Will they; Won’t they
Of the ways in which the series has been able to differentiate itself from the cult classic is by introducing the juicy love triangle between Jazz, Hilary [played by Coco Jones] and her ex-boyfriend, Lamarcus . As season two came to a close, Jazz faced a new obstacle as the arrival of Hilary’s ex ⏤ riding into town on a white horse in hopes of rekindling their romance ⏤ imploded their relationship.
Despite a tearful profession of love, Jazz is left broken-hearted as his lady love ultimately runs back to her ex. But, according to Jones, this may not be the end of their love story ⏤ a tale of “back and forth,” that resonates with many.

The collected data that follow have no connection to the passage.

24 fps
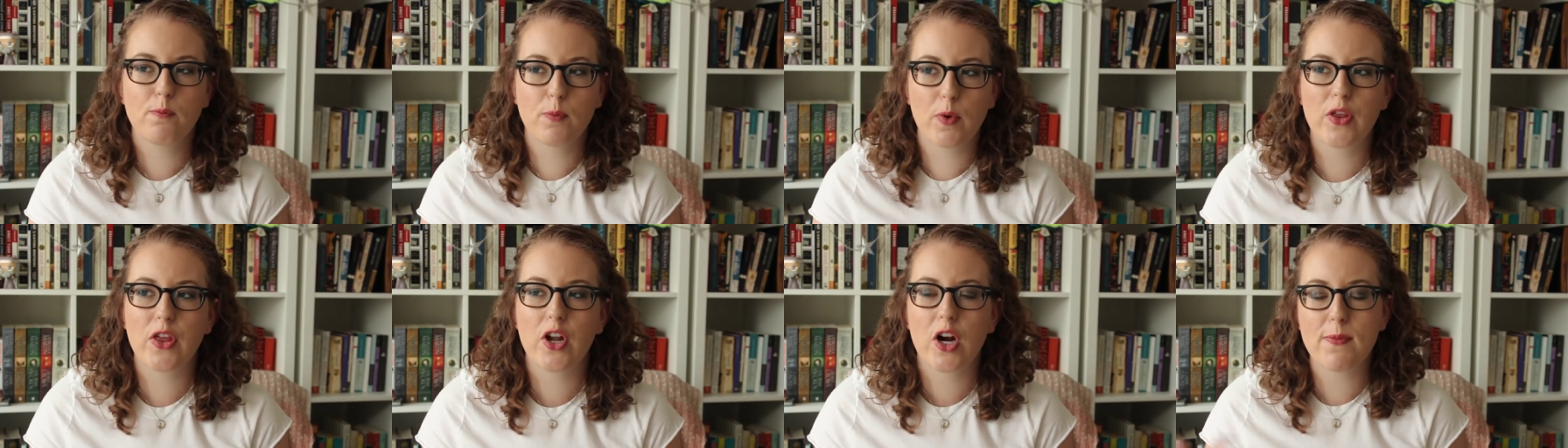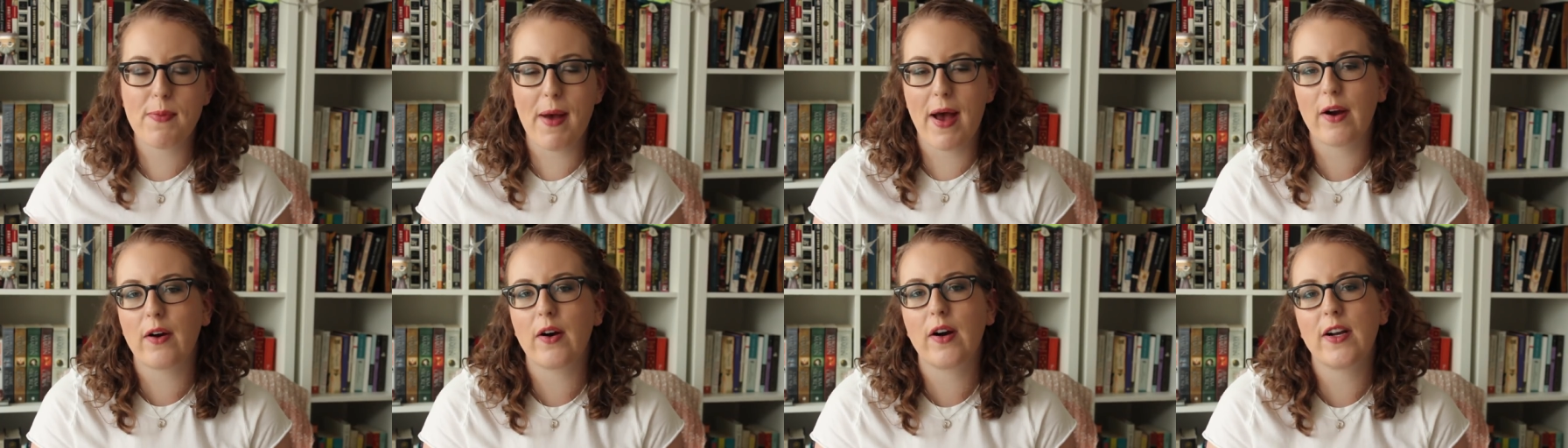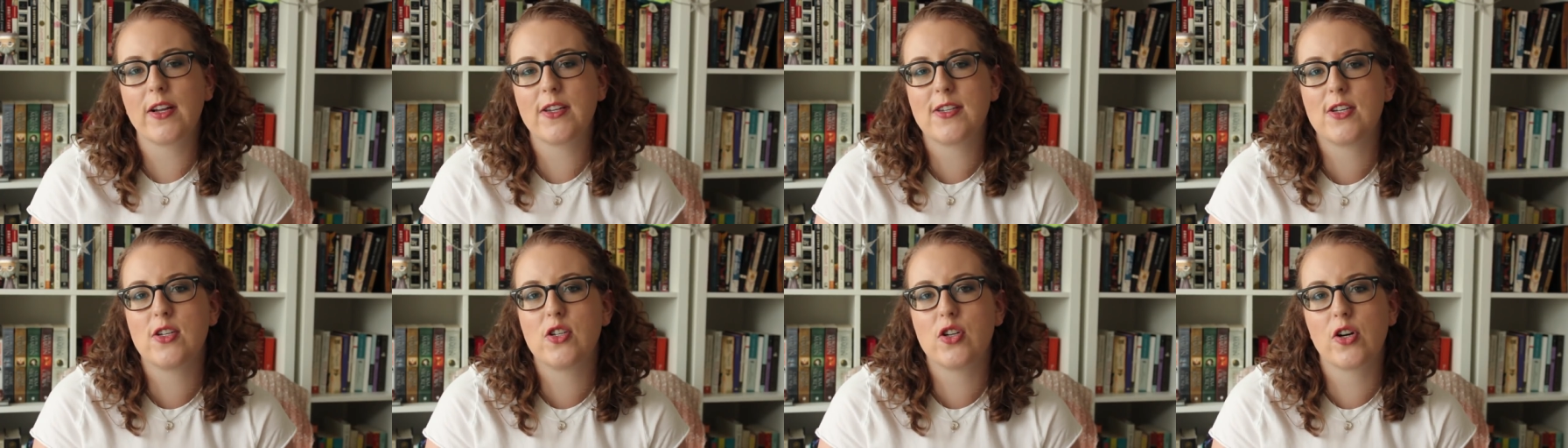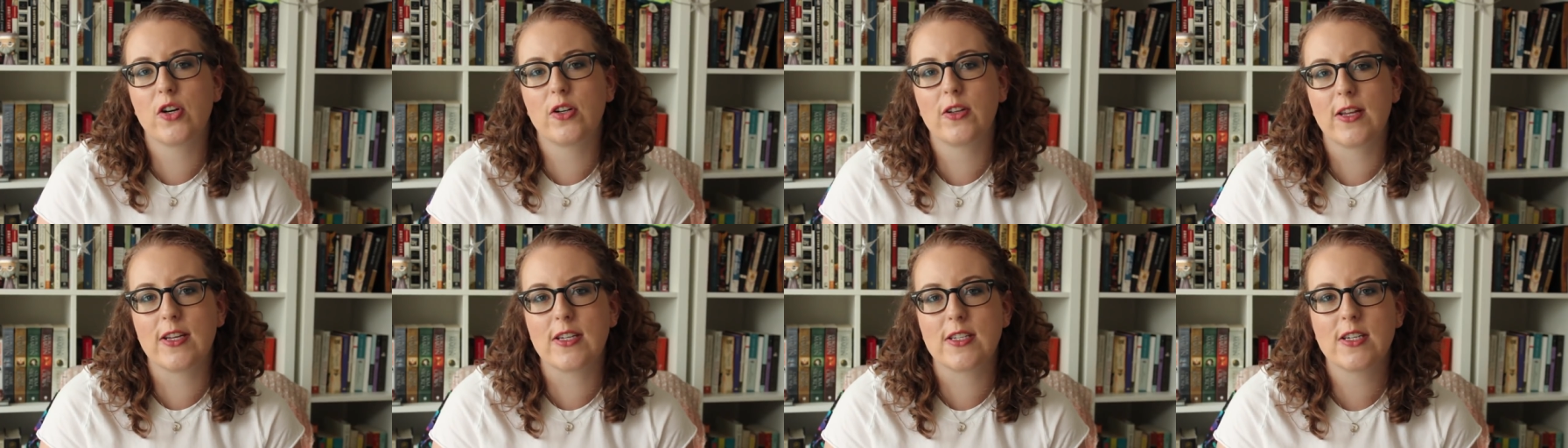with her background as a
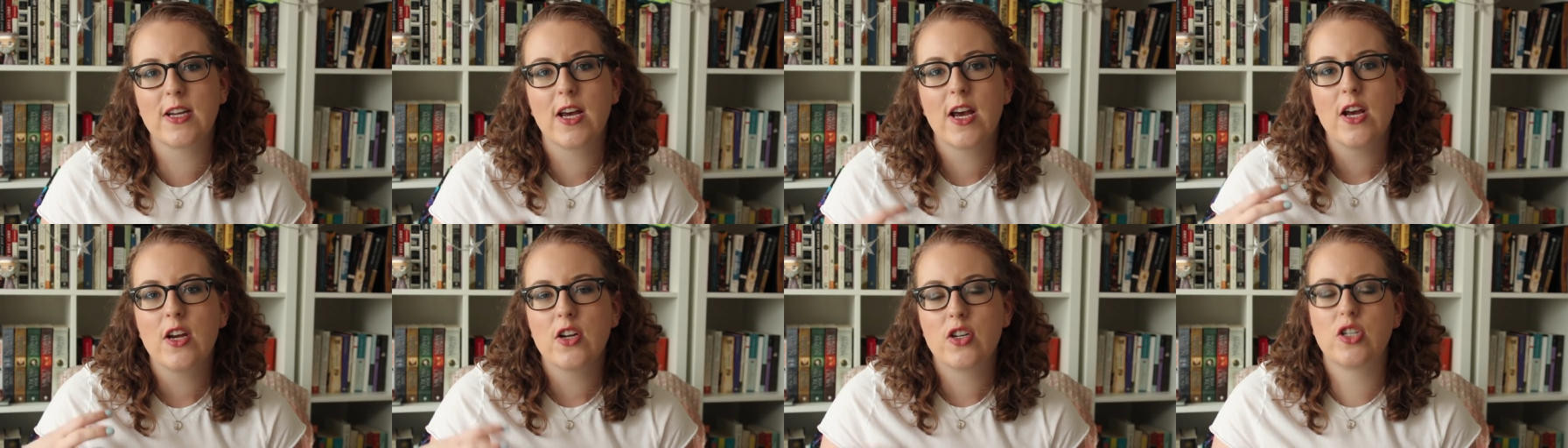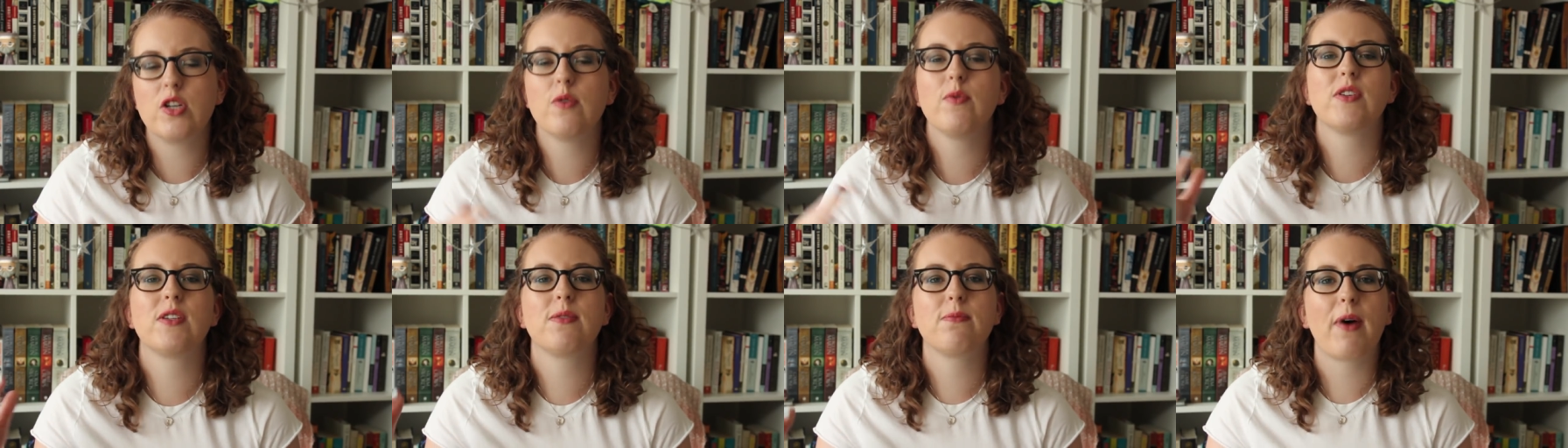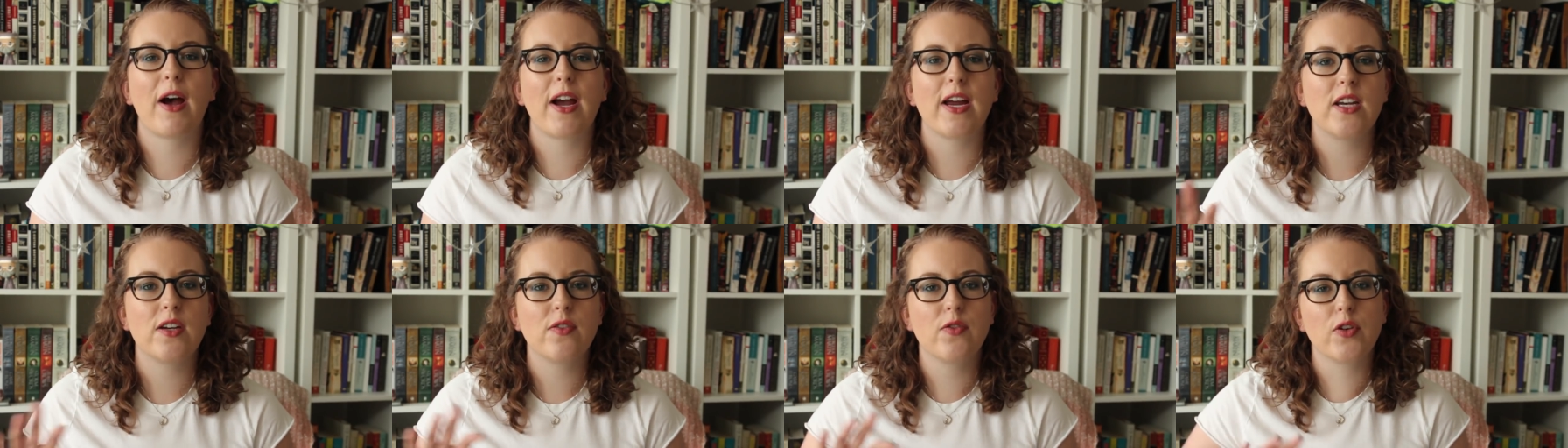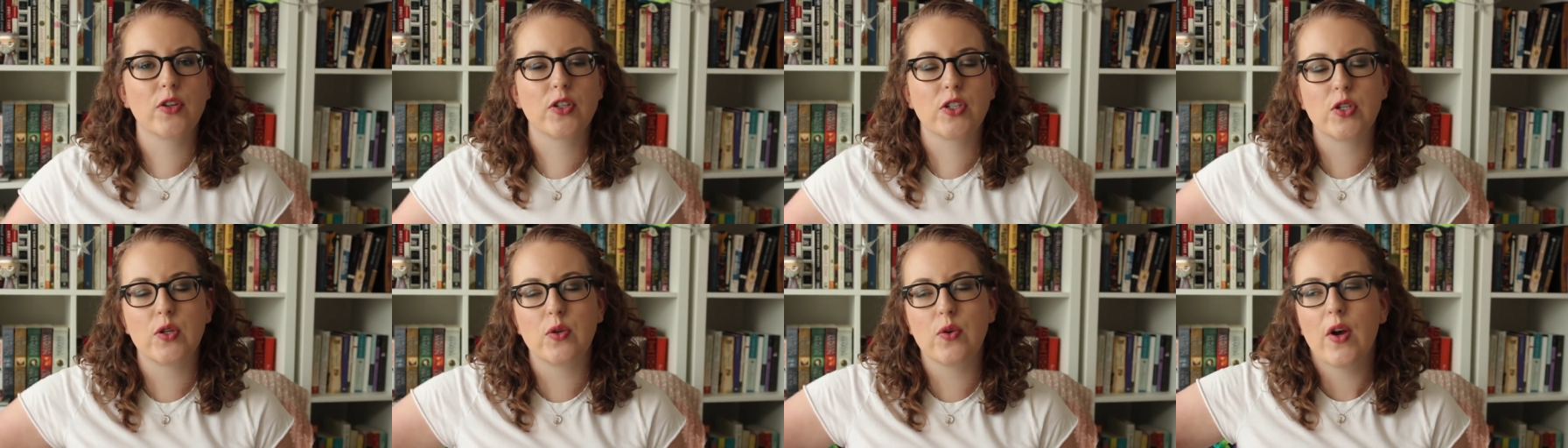journalist, she was
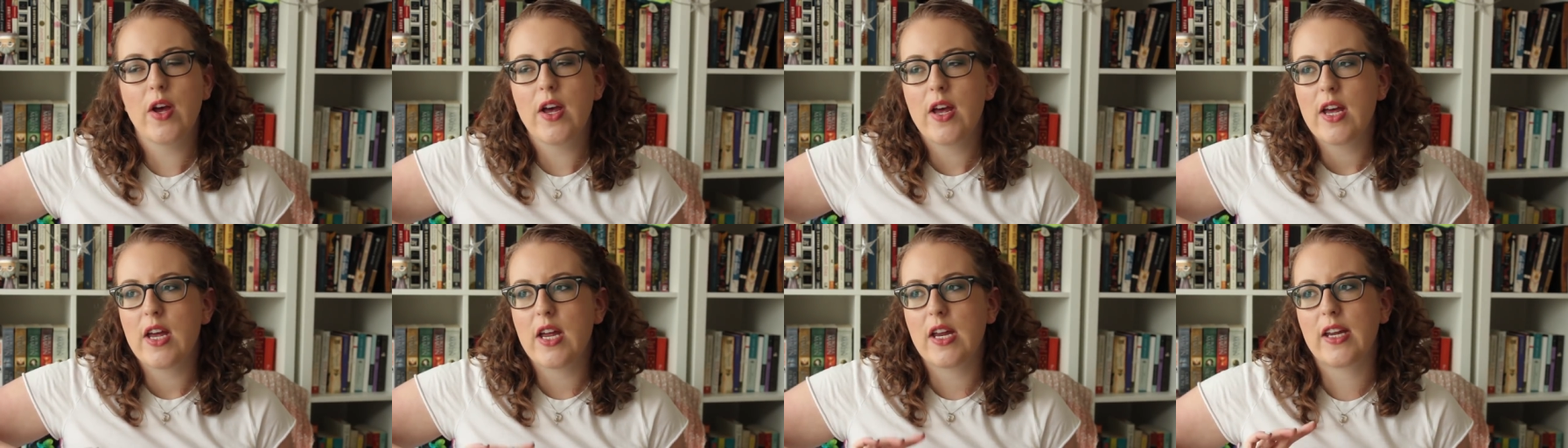mindful to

“I think that there's a chance, but as of right now, she's going to freaking Paris,” he jokes, admitting it was “so funny” how invested even his friends were in his on-screen situationship. “There was a scene, it was like, you know, I go back and I'm crying to her. And then knock on the door. Like, yeah, I got her back, right? She opens the door, and there’s Lamarcus. My friends literally were shouting and cursing. Like it was crazy. And, that was how we all felt. It was just so funny.”
Riddle me this: Category, Romance
While we patiently await the arrival of "Bel-Air" season three — more importantly determine the fate of Hilary and Jazz’s juicy love-capade — get to know more about Jones, from his ideal date night to what tracks he’d choose to create a mixtape for his crush, and why?
Describe your perfect match.
“Smart, beautiful, good teeth, and good toes. You want me… but you don’t NEED me.”
What is your go-to date night outfit?
“Armani jeans. Yeah, you know, I got it laid out. laid up ⏤ a bomber jacket, some type of snapback, or fresh cut, little design ⏤ my barber does so many different designs. Sometimes it'll be a small cross in the back. Sometimes there'll be something on the side. Sometimes there'll be something on both sides.”
If you were to make your crush a mixtape, what songs are you including? And why?
“Well, you know, she's definitely more feminine than I am. So I'm not gonna go with Drake, Lil Durk… because that's me. But, I'll give her some Beyoncé. There's an artist from LA, his name is Kalan.FrFr. I’ll put that on there. He's a good one. A lot of people sleep. But this artist, his name is NAV, that would be on there. Put some Sza in there too. You know, and then of course, you gotta get some City Girls or some Lotto in there. That'll be the whole conglomerate.”
What is your ideal date?
“This is the one. I'm giving you a lot of tea right now, given up my offense. The date is always this, okay? If it's the first date, I always make sure I pick her up in a black car. It'll be like seven, eight ⏤ maybe have a couple of drinks. Maybe, you know, just start talking ⏤ vibing taking another. And, one of my favorite restaurants is Mastros ⏤ very upscale; you gotta treat her nice. You know what I'm saying? Here's the thing about me, though, you don't want to be crazy nice for a couple reasons ⏤ you kind of have to play the game that they're playing, And it’s like, ‘I don't want to show him that I like him that much.’ Also, you can't talk her ear off, make sure you understand exactly where she's coming from. You have to make sure you're listening to exactly what she's saying. Make sure you pay for the dinner. You don't want to, be too forward ⏤ that first date is always gonna be just copacetic ⏤ get a chance to know each other. And then after that, the rule is you gotta let her hit you.”